# Your objective:
Copy every line from the one that holds "is their best" to the end of the records below, exactly and with nothing else, but without any pictures.

# # # #

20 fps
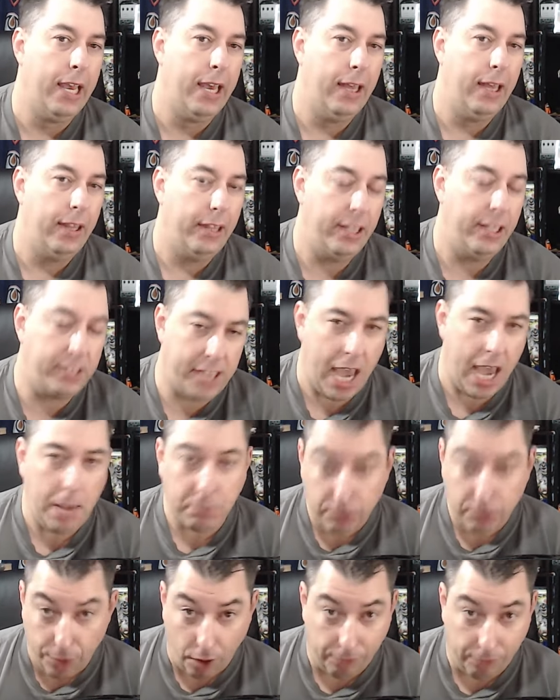These
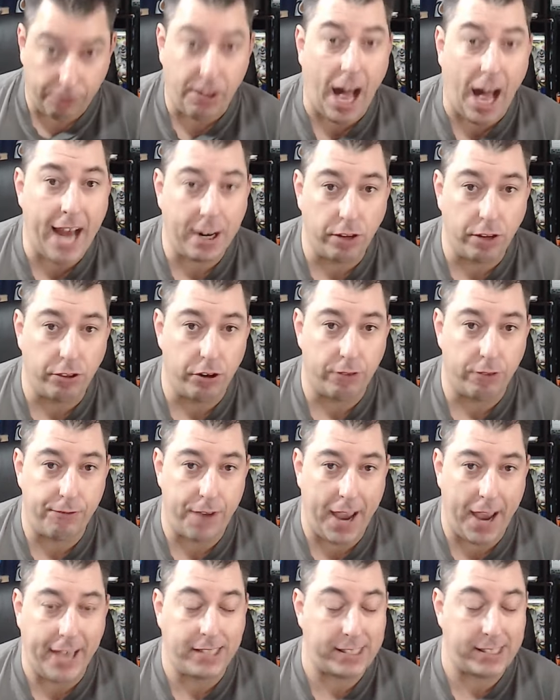games fall flat on their
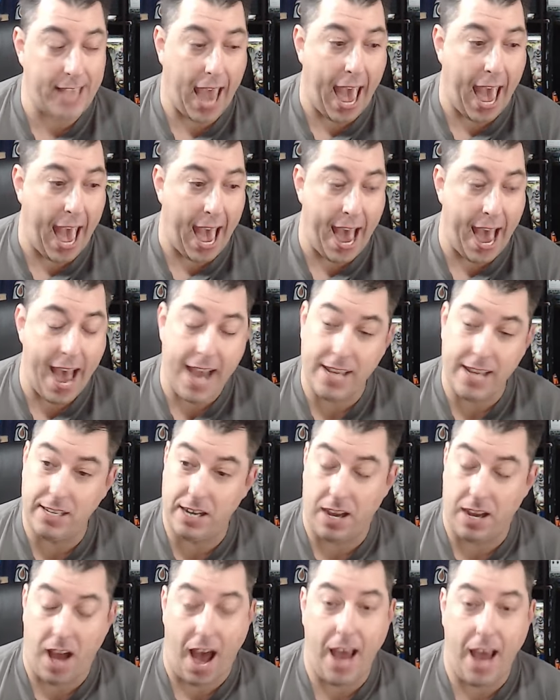face, and
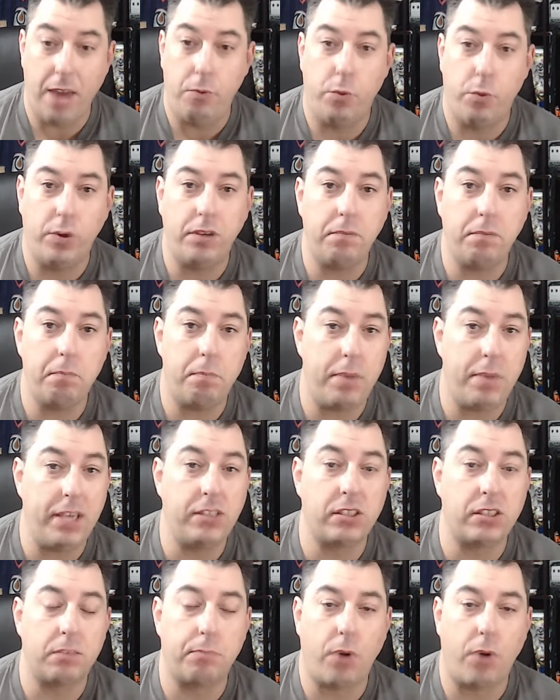I wouldn't be
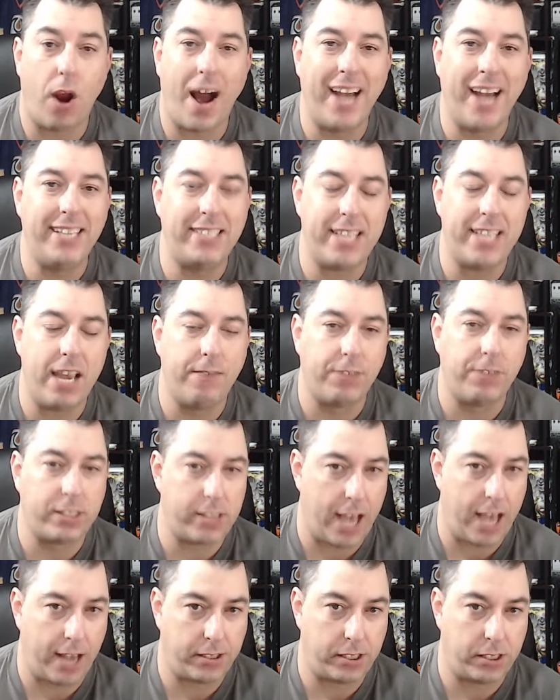surprised if
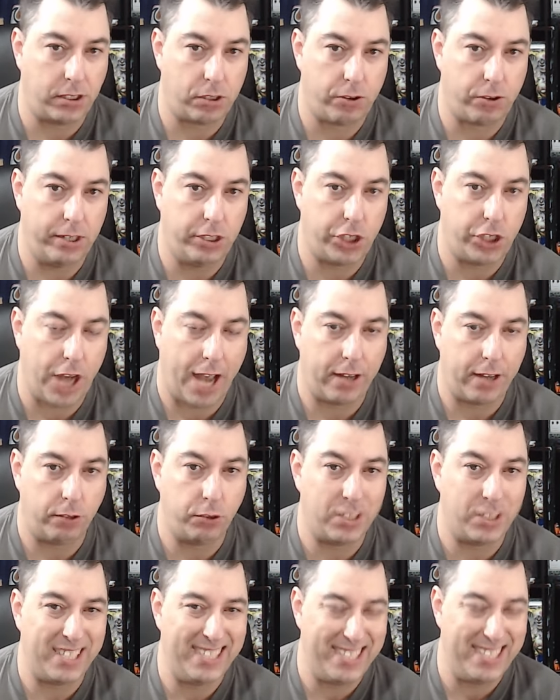Assassin's Creed
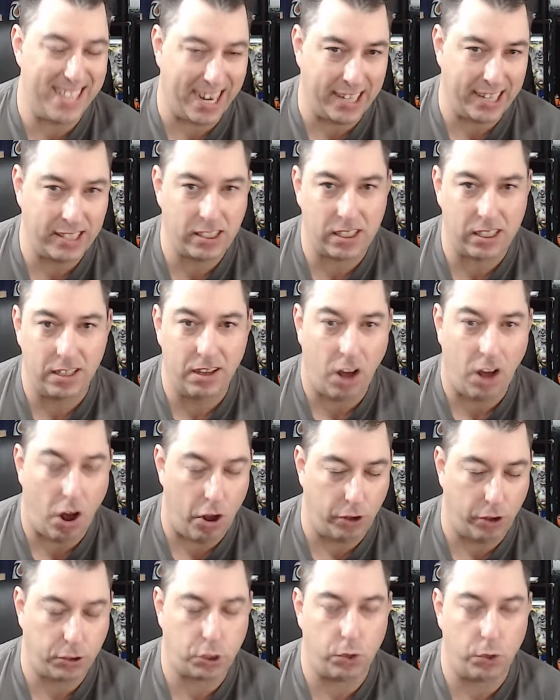Shadows does
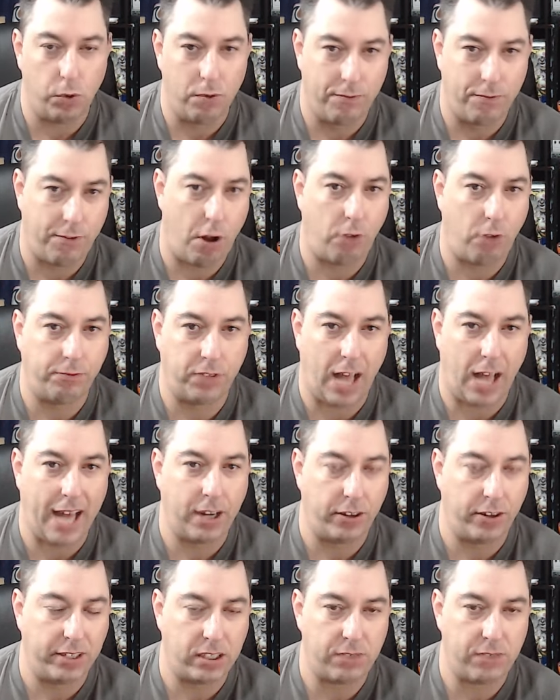also fall flat
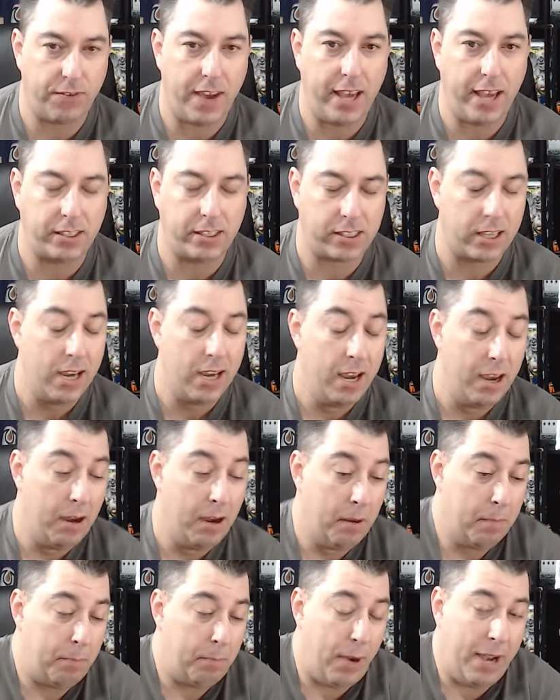on its face.
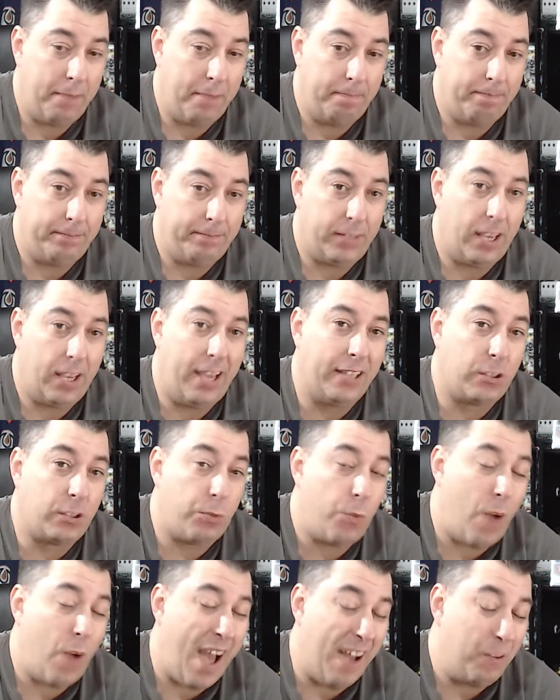But it's
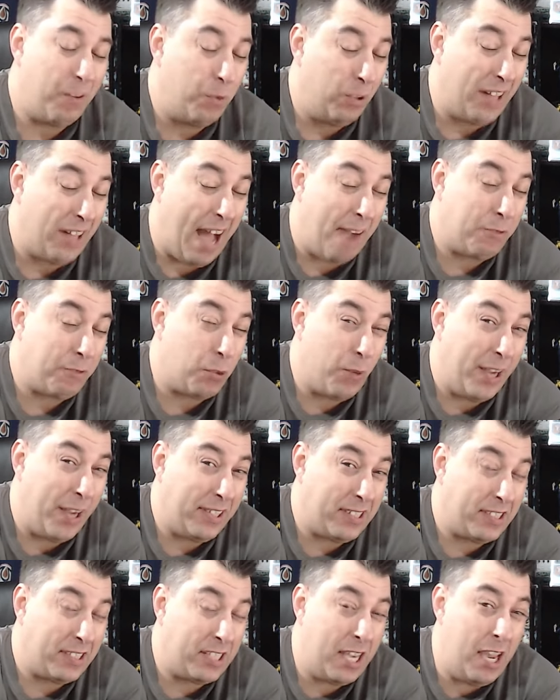we'll have to wait
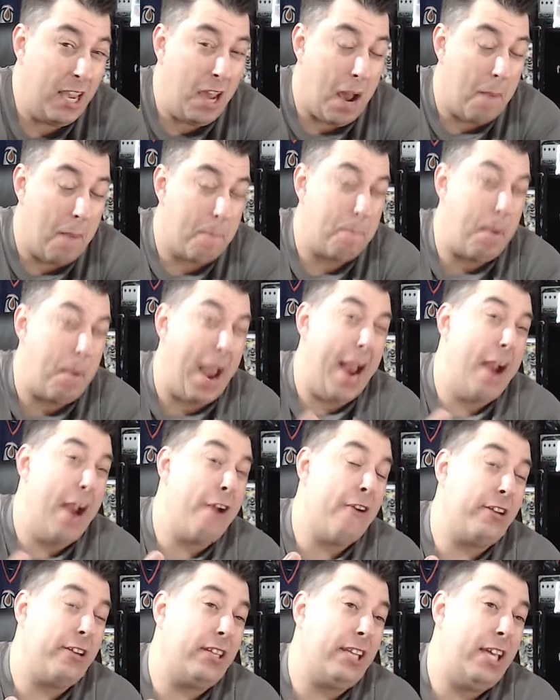to see.
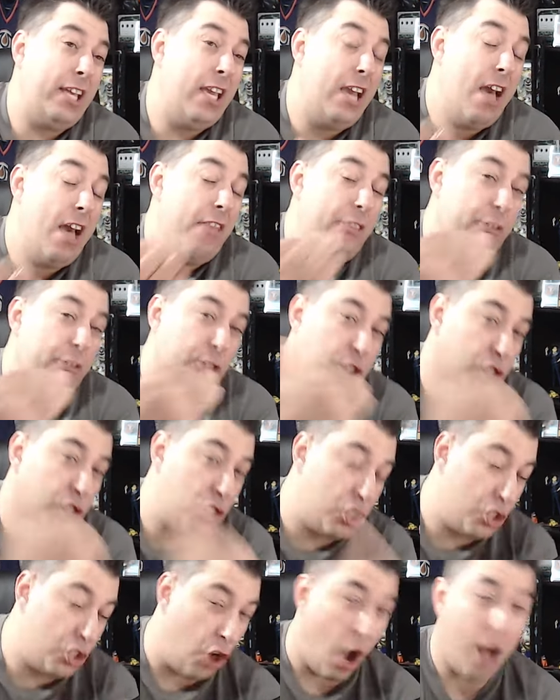Apparently, their
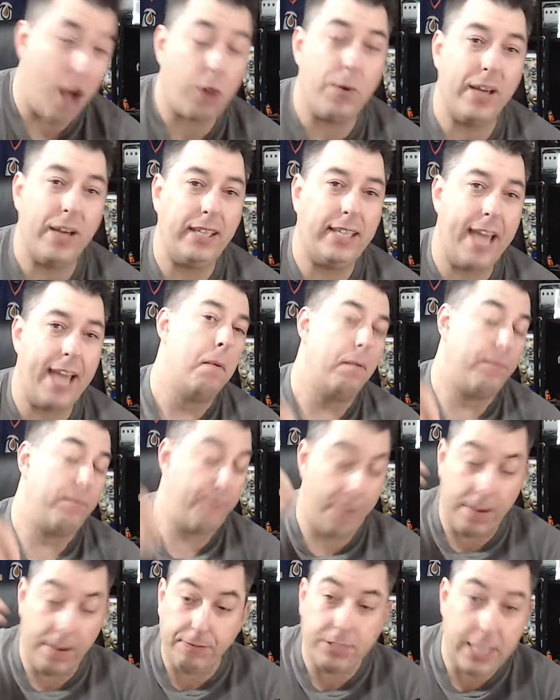stock went down
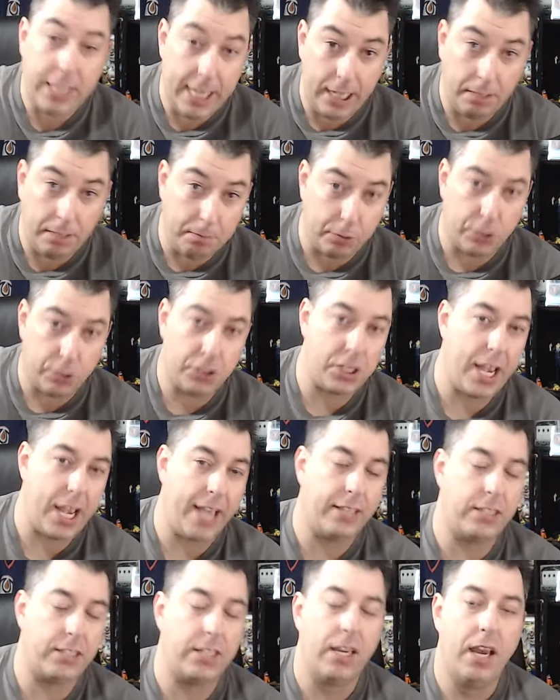
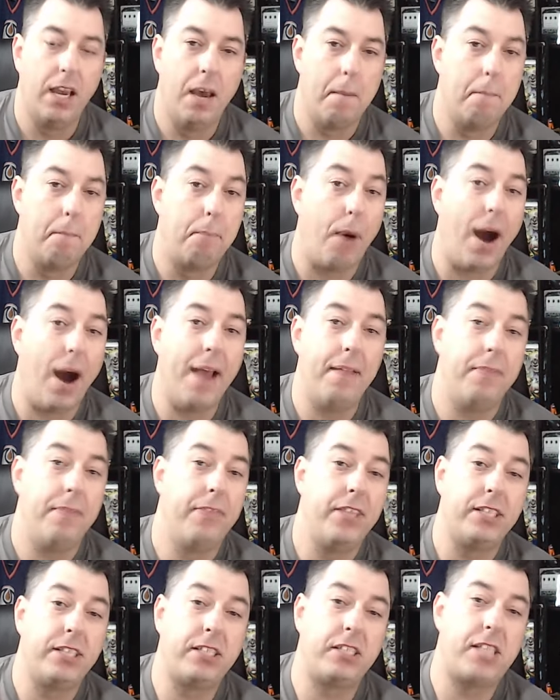15%, but
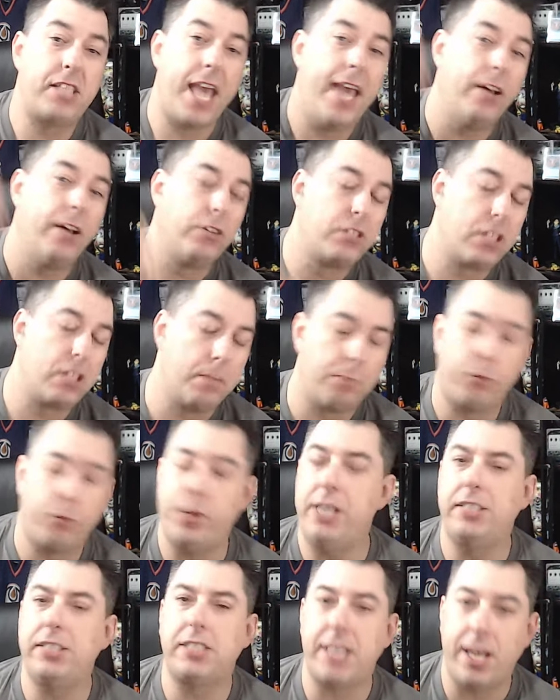the sales, the
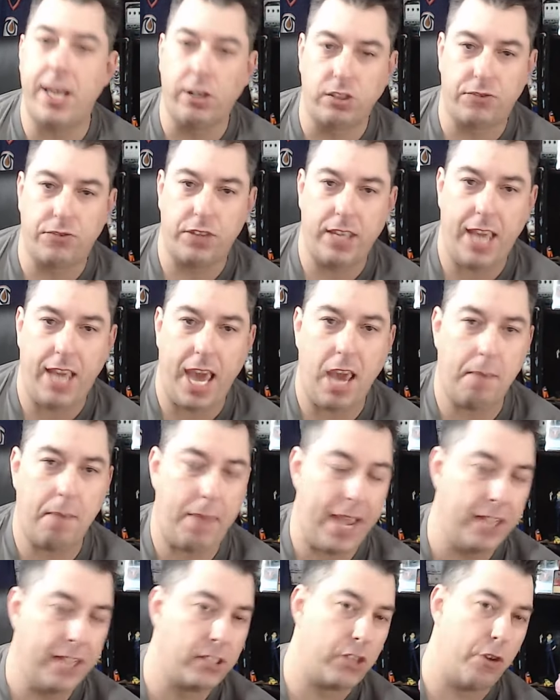pre-sales for the game
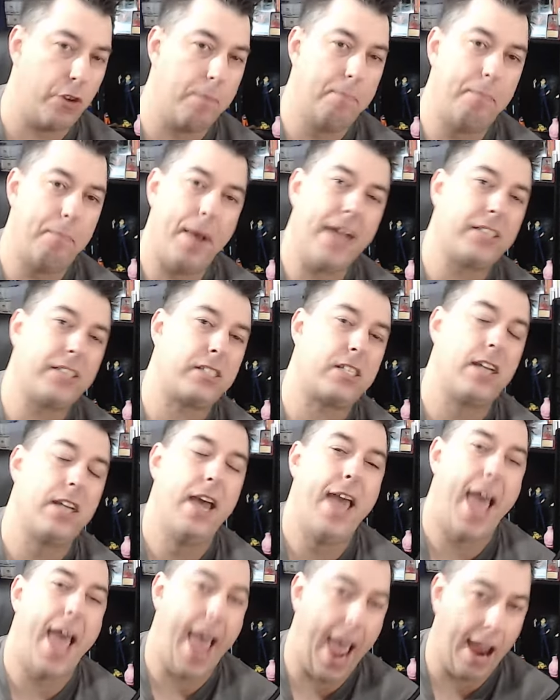is their best
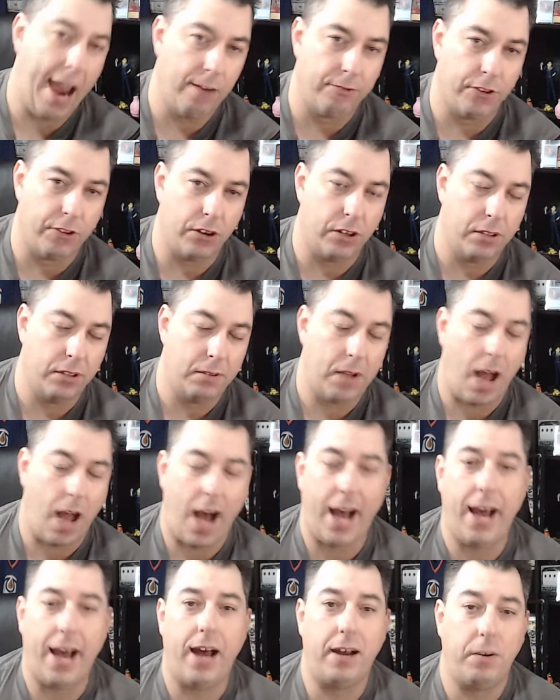ever.
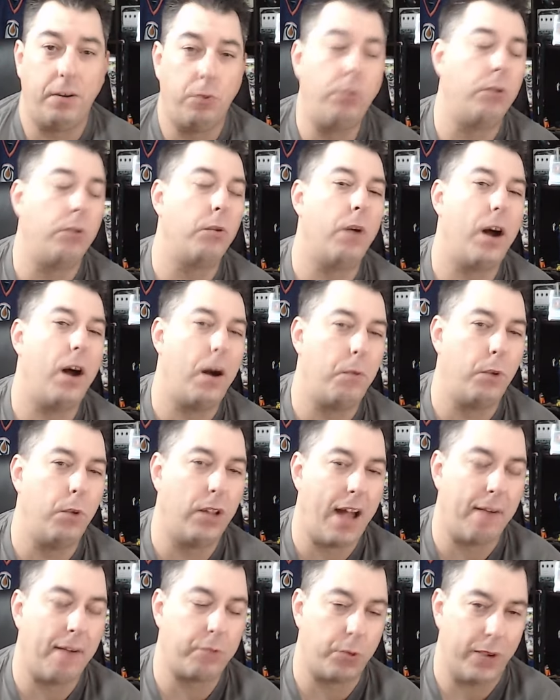Uh, we'll we'll
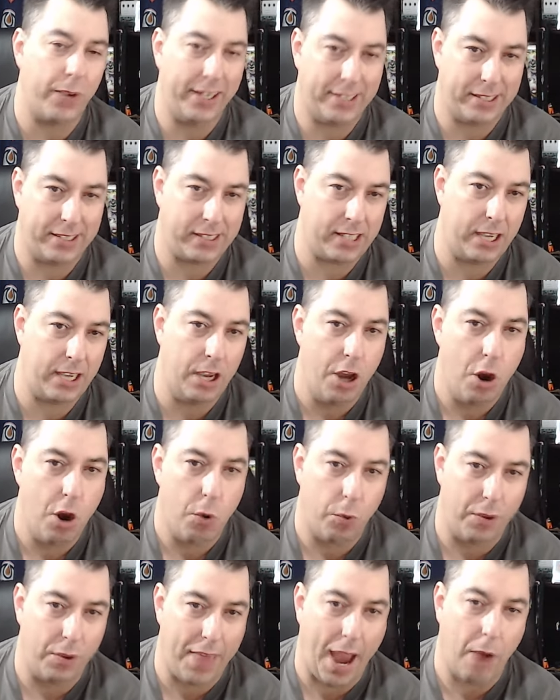have to wait to see
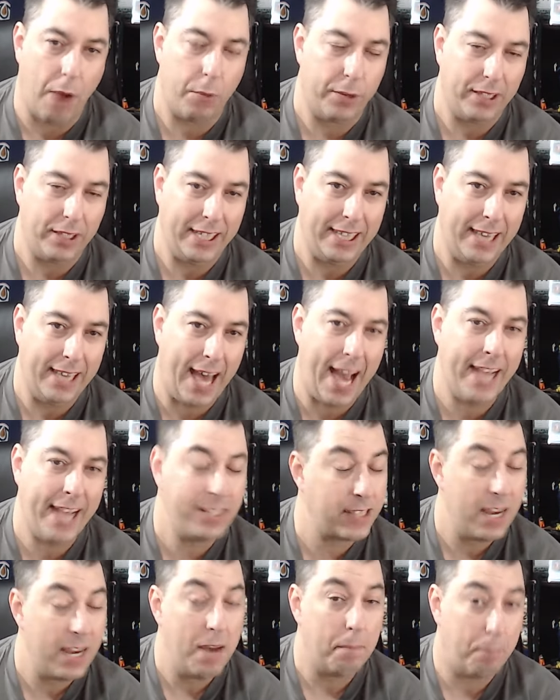where that really
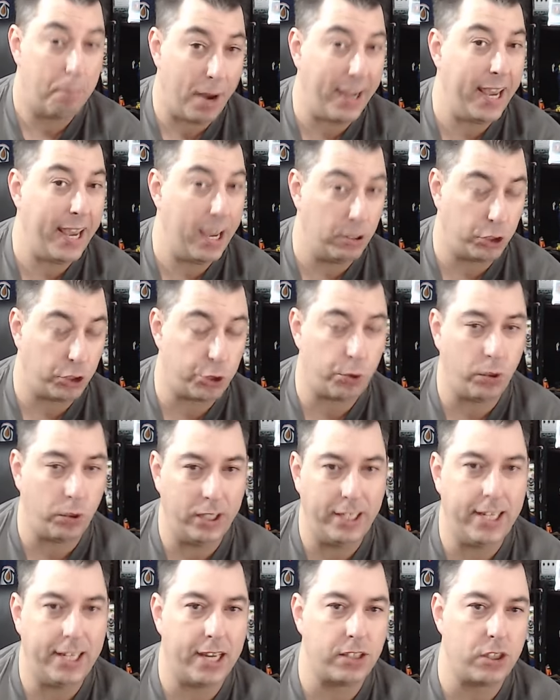lies, but it
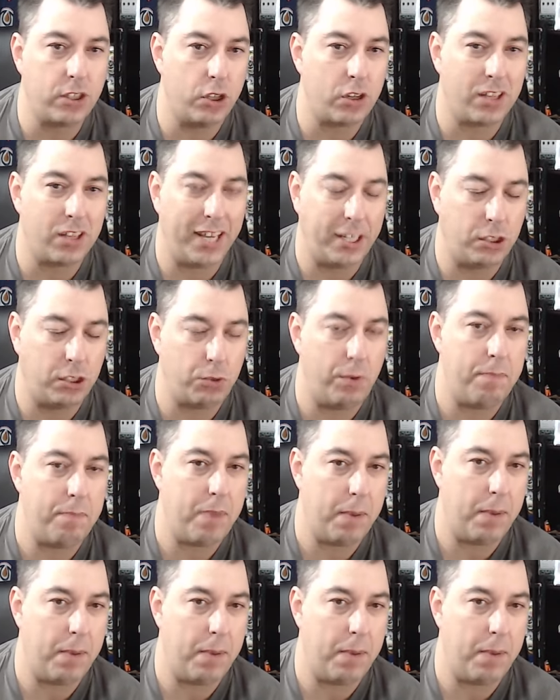truly does look like Sweet Baby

# # # #

# Task answer:
is their best
ever.
Uh, we'll we'll
have to wait to see
where that really
lies, but it
truly does look like Sweet Baby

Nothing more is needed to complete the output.